It's easy to point the finger at a Democratic president who wants to reform the corporate tax code, but the real enemy is a lot closer to home.
FORTUNE -- Many private equity investors are convinced that President Obama is their enemy, not only because he wants to defeat former Bain Capital boss Mitt Romney in November, but also because of a new corporate tax reform proposal that could make private equity deals more difficult to finance. The industry's most dangerous enemy, however, is not in the White House. It's in the mirror, due to private equity's pervasive use of dividend recapitalization -- a noxious financial strategy that perverts the industry's mission and threatens its future ability to raise capital.
Here's how it works: When a private equity firm buys a company in a traditional leveraged buyout, it typically uses bank loans to finance much of the purchase price. Since the company being acquired takes out the bank loans, it's the one on the hook for future interest payments -- not the private equity owner. The extra twist comes when, often years later, private equity owners instruct the company to take out even more bank loans. Those proceeds are then funneled to private equity investors in the form of a "dividend," rather than being used for corporate purposes like buying new equipment or hiring new employees.
In most cases, companies can handle the extra debt load.
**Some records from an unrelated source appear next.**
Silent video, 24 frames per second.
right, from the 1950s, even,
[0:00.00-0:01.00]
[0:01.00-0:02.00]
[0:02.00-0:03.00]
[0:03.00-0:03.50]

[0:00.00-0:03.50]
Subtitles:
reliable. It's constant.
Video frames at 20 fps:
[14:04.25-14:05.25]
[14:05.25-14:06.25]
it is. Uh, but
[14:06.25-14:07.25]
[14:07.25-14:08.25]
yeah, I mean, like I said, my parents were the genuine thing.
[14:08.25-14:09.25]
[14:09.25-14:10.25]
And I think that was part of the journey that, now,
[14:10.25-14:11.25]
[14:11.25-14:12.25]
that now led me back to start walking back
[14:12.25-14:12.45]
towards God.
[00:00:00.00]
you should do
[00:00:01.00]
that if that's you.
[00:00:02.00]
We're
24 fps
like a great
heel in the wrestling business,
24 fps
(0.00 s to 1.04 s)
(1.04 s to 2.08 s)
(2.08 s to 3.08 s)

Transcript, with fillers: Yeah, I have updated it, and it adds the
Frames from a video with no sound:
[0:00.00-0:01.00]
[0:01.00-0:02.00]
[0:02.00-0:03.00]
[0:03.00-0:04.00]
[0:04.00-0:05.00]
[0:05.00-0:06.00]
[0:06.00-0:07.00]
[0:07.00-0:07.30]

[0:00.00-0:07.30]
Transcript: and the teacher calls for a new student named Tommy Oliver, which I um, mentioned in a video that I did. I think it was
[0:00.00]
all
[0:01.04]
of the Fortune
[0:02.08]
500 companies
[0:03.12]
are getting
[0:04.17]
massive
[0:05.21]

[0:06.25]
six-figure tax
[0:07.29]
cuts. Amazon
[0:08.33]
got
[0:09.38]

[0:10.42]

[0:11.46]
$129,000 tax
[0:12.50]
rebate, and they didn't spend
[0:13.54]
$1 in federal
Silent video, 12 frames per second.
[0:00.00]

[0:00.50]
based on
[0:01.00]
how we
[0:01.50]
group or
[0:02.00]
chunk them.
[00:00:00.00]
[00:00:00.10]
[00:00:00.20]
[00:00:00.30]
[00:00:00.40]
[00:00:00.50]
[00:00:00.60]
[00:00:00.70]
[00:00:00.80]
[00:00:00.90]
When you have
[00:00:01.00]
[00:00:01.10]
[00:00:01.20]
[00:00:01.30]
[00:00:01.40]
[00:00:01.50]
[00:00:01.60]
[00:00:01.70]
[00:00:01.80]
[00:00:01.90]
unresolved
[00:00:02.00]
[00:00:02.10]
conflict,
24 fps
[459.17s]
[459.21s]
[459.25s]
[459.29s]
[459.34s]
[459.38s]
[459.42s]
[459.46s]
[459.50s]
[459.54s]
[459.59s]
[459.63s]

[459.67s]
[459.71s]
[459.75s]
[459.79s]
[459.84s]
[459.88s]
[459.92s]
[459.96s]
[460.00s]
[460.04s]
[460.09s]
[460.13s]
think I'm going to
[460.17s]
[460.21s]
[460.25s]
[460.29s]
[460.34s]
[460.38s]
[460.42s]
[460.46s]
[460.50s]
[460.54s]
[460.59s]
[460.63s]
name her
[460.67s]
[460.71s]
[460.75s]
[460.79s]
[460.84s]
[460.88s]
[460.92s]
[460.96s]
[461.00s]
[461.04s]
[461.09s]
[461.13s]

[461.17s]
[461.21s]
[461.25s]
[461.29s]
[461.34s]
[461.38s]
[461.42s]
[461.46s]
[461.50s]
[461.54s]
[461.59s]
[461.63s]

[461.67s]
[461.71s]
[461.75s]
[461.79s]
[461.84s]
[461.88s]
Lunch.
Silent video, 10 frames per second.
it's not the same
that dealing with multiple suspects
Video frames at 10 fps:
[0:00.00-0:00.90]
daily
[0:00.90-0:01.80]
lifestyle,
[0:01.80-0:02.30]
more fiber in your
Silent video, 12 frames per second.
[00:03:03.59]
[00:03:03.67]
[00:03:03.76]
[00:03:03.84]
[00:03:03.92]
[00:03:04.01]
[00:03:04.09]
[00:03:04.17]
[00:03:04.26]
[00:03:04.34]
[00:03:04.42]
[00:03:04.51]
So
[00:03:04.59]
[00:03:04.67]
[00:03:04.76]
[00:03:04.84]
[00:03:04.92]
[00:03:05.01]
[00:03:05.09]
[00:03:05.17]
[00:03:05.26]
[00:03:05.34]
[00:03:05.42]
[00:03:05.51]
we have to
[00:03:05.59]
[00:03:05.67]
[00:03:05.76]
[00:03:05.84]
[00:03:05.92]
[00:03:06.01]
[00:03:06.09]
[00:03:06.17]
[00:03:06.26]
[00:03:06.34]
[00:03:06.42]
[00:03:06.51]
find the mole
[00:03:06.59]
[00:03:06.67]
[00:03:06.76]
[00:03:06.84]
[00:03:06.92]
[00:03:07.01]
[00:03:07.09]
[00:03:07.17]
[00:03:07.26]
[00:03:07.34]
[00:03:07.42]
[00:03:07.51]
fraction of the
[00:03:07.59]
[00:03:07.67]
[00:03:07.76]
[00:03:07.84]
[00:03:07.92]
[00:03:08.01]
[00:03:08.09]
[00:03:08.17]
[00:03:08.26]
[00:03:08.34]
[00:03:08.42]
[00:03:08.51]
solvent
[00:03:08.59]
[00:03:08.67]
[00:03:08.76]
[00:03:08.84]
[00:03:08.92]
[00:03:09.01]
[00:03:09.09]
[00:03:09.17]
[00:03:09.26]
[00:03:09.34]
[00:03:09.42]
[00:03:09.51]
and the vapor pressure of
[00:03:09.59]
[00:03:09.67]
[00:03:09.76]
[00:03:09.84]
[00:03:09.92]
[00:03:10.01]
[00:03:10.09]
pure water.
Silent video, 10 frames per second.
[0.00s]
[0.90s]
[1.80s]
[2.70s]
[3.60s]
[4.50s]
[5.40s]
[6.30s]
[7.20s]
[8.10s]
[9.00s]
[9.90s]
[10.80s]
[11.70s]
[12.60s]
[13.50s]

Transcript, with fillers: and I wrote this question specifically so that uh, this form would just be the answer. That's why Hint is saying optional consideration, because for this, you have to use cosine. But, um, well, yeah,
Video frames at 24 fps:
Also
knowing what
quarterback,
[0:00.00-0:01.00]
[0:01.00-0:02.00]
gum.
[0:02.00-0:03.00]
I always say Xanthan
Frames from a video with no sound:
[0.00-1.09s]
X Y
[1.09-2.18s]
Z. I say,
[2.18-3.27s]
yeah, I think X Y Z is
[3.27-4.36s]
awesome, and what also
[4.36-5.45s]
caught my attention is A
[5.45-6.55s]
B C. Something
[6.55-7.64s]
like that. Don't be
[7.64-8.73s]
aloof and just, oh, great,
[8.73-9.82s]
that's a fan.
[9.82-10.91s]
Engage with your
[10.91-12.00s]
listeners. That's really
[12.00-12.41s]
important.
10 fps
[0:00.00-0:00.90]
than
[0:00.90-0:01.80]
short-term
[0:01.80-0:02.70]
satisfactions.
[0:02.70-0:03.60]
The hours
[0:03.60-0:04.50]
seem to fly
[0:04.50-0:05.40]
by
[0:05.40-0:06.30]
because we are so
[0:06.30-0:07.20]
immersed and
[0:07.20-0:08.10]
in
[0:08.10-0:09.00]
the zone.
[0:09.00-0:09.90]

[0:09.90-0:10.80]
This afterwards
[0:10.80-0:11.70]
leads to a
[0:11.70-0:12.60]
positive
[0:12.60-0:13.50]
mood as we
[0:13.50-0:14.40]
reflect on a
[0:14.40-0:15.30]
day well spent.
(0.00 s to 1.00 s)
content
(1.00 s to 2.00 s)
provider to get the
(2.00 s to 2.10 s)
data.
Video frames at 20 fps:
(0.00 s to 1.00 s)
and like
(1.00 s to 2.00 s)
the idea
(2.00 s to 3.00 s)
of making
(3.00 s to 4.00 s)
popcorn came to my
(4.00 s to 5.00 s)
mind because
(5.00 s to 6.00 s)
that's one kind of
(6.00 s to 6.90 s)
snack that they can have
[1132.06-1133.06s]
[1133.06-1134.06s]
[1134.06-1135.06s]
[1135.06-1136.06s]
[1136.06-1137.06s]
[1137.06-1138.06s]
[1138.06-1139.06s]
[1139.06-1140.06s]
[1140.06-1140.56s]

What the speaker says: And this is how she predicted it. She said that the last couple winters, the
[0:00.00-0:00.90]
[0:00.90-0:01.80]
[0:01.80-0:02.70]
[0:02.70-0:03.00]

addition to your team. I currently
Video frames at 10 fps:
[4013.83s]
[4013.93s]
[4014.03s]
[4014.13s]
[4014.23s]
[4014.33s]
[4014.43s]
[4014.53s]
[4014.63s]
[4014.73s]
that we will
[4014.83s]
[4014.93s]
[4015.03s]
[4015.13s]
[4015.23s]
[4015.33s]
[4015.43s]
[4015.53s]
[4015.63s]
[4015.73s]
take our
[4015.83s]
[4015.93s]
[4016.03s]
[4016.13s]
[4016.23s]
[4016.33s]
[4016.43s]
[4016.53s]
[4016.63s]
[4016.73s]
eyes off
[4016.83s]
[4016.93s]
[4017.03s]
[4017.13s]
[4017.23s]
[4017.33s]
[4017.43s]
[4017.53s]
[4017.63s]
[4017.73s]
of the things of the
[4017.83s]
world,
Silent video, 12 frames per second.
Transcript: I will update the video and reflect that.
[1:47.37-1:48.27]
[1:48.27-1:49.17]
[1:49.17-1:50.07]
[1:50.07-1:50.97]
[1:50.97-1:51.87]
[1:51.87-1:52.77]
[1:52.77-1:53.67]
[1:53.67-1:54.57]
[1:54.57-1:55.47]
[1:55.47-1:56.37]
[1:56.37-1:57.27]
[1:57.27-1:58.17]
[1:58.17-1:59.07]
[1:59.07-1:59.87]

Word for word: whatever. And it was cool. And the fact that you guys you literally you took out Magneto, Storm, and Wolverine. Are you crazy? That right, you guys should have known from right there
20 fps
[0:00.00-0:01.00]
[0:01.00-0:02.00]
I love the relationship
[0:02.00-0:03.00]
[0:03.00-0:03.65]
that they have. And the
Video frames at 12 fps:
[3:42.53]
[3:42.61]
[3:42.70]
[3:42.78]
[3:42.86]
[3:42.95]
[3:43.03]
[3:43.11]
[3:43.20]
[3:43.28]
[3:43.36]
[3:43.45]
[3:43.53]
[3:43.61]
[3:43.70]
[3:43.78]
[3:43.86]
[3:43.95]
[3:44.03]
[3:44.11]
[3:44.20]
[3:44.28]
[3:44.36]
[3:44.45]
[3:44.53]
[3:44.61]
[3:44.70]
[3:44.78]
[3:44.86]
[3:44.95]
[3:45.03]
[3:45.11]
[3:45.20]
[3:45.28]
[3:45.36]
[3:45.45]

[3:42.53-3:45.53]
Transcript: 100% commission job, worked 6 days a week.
But sometimes the interest payments become unbearable and the company folds, as in the case of Bain's investment in medical diagnostics specialist Dade International. Not only did private equity not increase the company's value, but its actions actually helped destroy value.
Even when the company survives, it's difficult to argue that the added debt has contributed to anything other than private equity's bank balance. And calling it a "dividend" is just plain deceitful, since dividends are supposed to come from legitimate earnings.
According to Standard & Poor's, there was more than $28 billion in dividend recap activity last year and nearly $7 billion during the first two months of 2012. That's just a small fraction of overall private equity activity, but it still represents an unacceptable burden on companies whose only crime was to be acquired by firms that talked a big game about "value added."
So what can be done to stem the tide? The best solution would be self-policing. Unfortunately, that would be like asking kids to choose apples over miniature candy bars while trick-or-treating. That leaves government intervention -- not a prohibition against dividend recaps, but tax policy that would discourage their use.
Last month President Obama proposed a corporate tax reform package that would, in part, stop encouraging corporations "to finance themselves with debt rather than with equity." Among the proposed fixes was an unspecified reduction in the amount of interest that companies are allowed to claim as a tax deduction (now 100%). Depending on the specifics -- and possible exceptions, such as for small-business loans -- such a move could make private equity firms much less likely to engage in dividend recaps by increasing the cost of such capital.
Obama's proposal may sound like an attack on private equity, but it's not quite that simple. While dividend recaps are quick and easy money for the industry, they're bad for business in the long term. Investors in private equity funds -- including public pension systems -- have begun talking a lot about "sustainable" investments, rather than just buy, sell, and move on. These investors also have large public equity portfolios and don't like the idea of private equity removing value from companies that may be taken public, or killing a company, which contributes to unemployment and helps trigger larger macroeconomic troubles. These influential investors could reduce their private equity allocations if they see it happening too much.
So if President Obama's primary goal was to destroy private equity, he might try to encourage even more dividend recaps. Luckily, for all involved, he's doing the opposite.
This story is from the April 9, 2012 issue of Fortune.